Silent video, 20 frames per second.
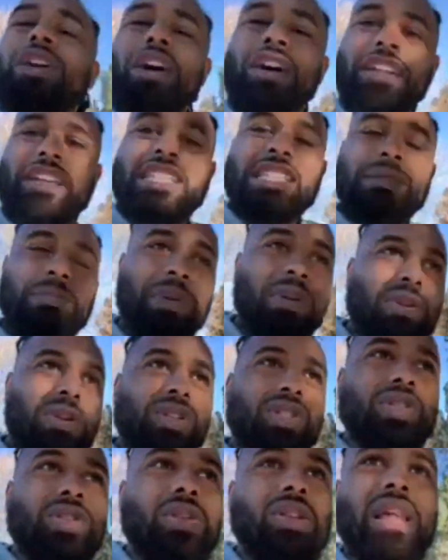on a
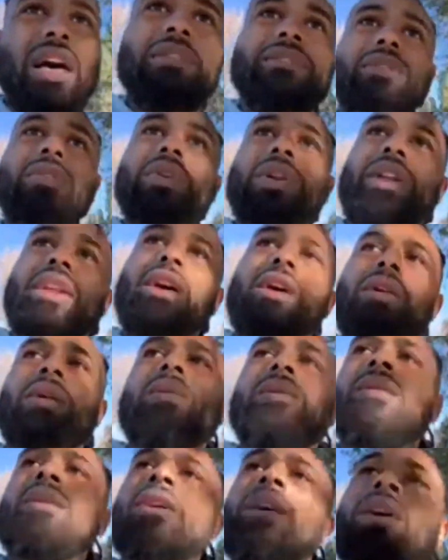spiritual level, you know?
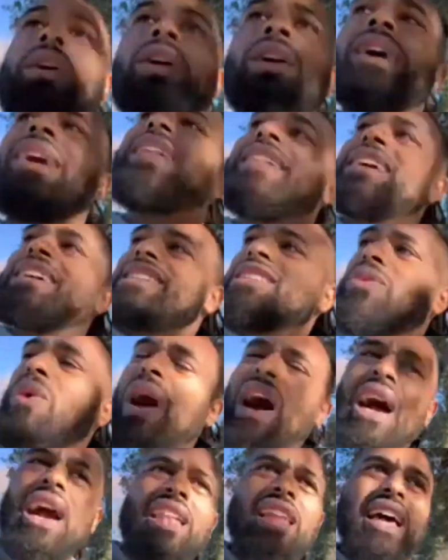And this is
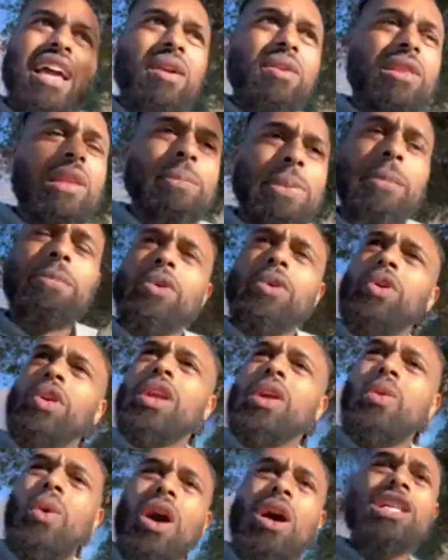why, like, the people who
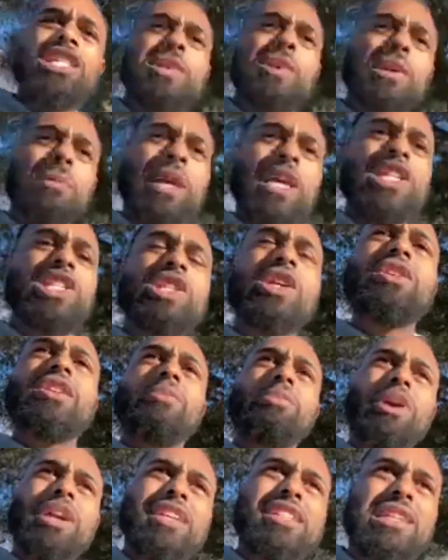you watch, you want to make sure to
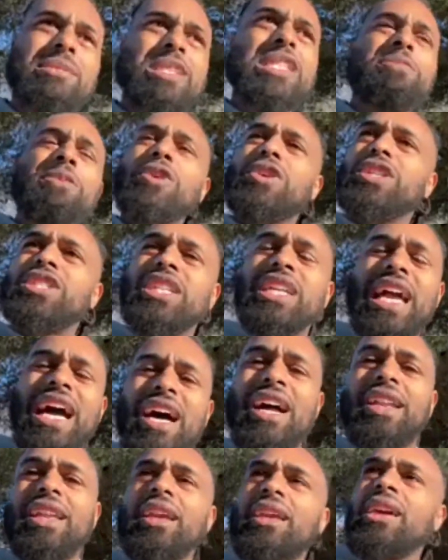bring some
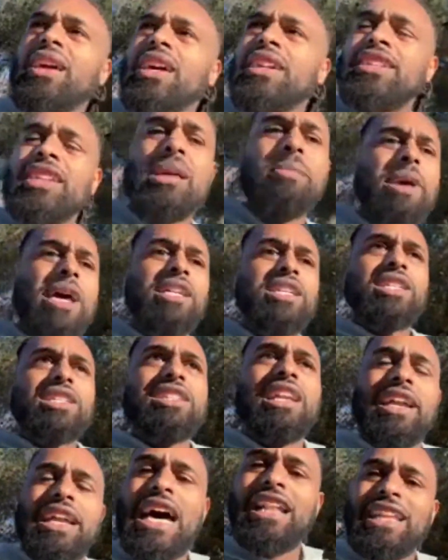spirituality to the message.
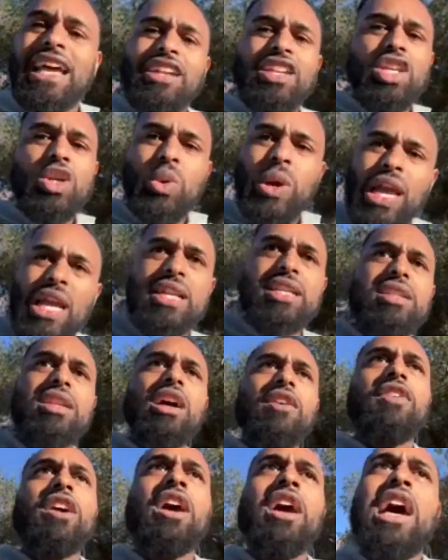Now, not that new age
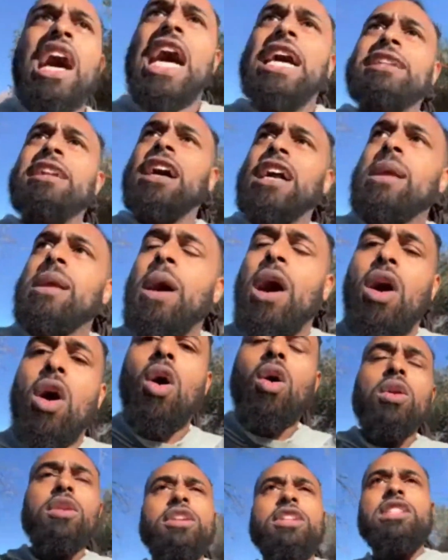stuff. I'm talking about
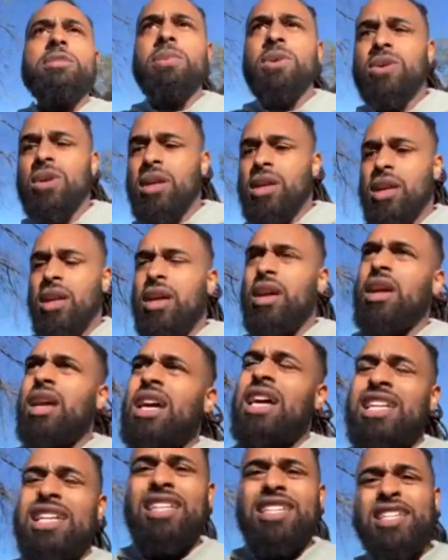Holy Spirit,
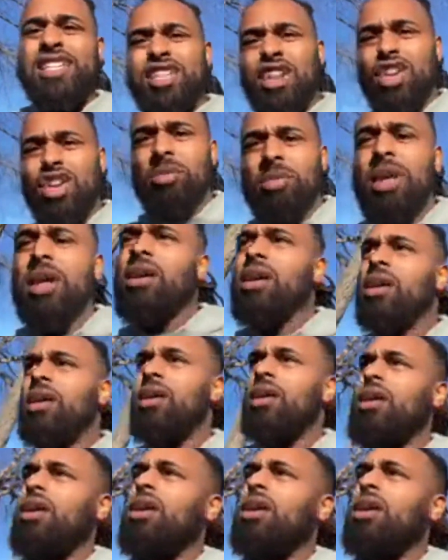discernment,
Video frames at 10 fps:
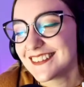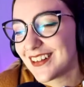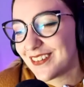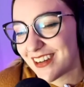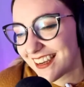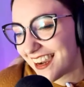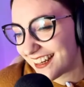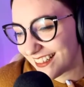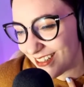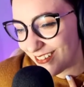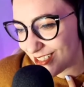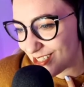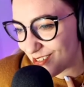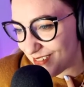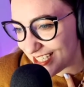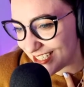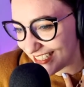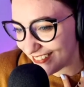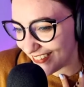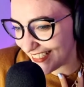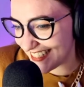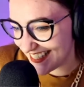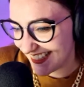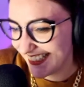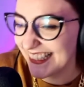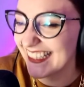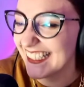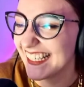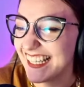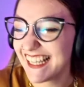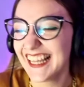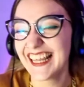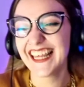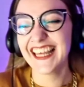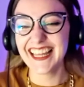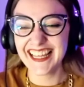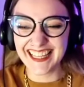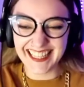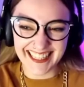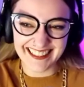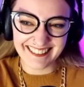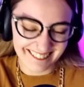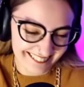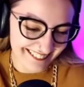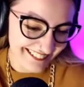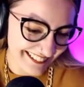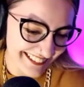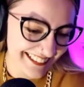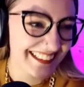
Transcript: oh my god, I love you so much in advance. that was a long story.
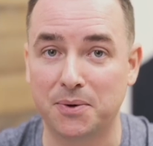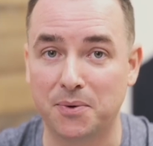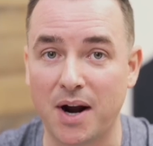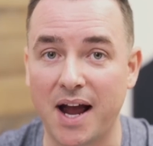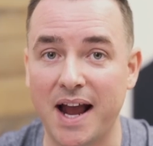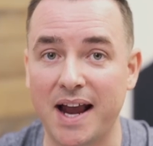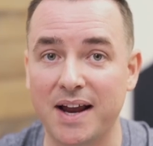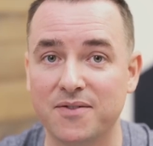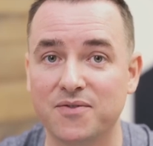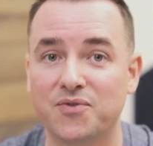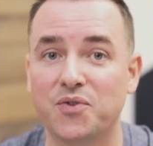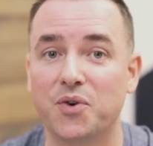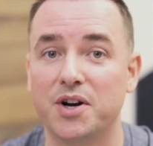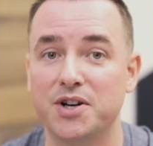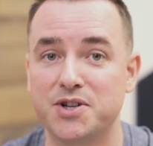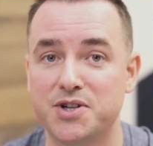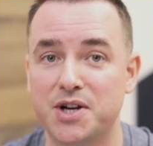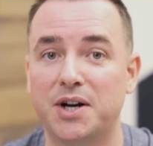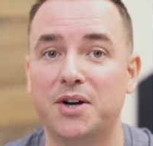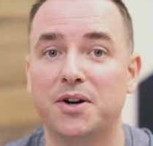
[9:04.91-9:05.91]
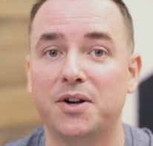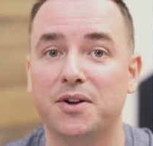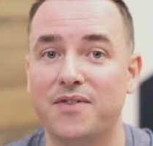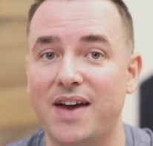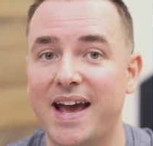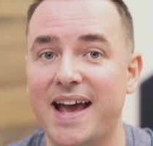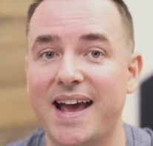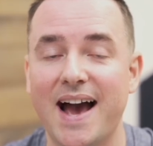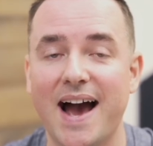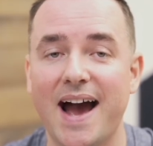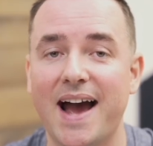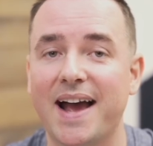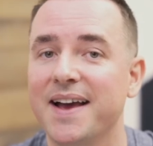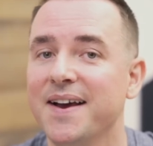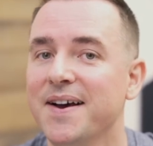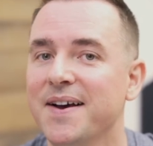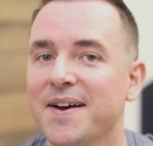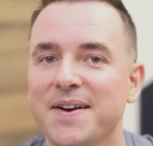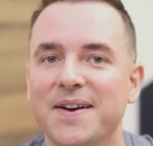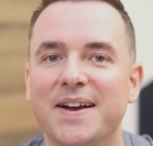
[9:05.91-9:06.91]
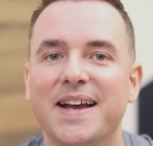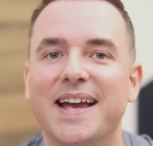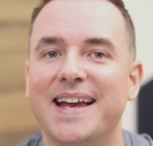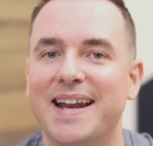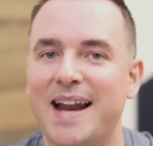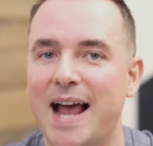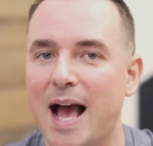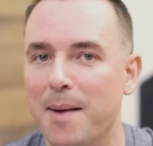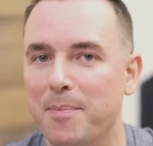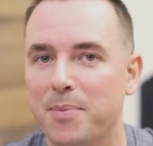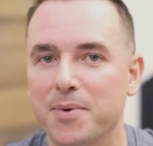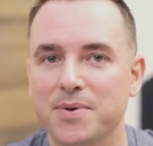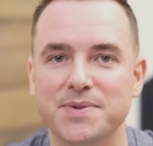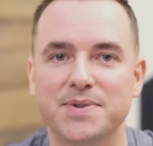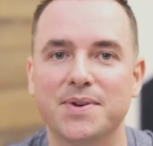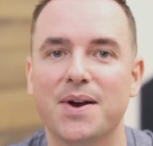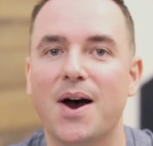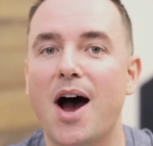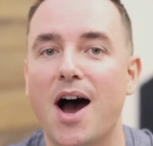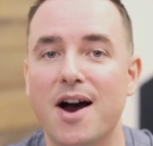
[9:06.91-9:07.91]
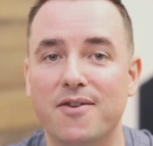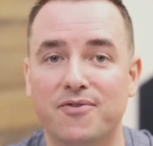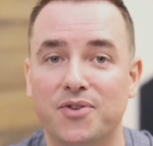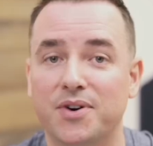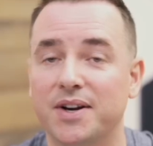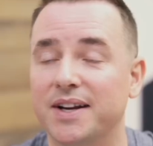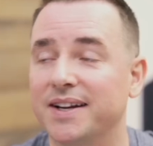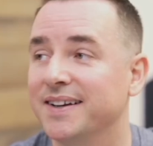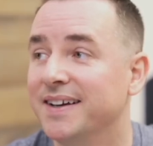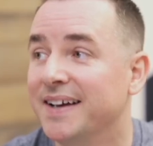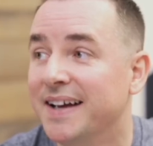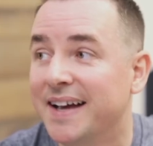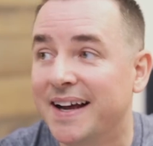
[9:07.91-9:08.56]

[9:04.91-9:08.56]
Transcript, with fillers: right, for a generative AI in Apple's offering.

> YOUR INSTRUCTIONS:
In the records above, some lines hold the word "Transcript"; copy each such line.

> YOUR SOLUTION:
Transcript: oh my god, I love you so much in advance. that was a long story.
Transcript, with fillers: right, for a generative AI in Apple's offering.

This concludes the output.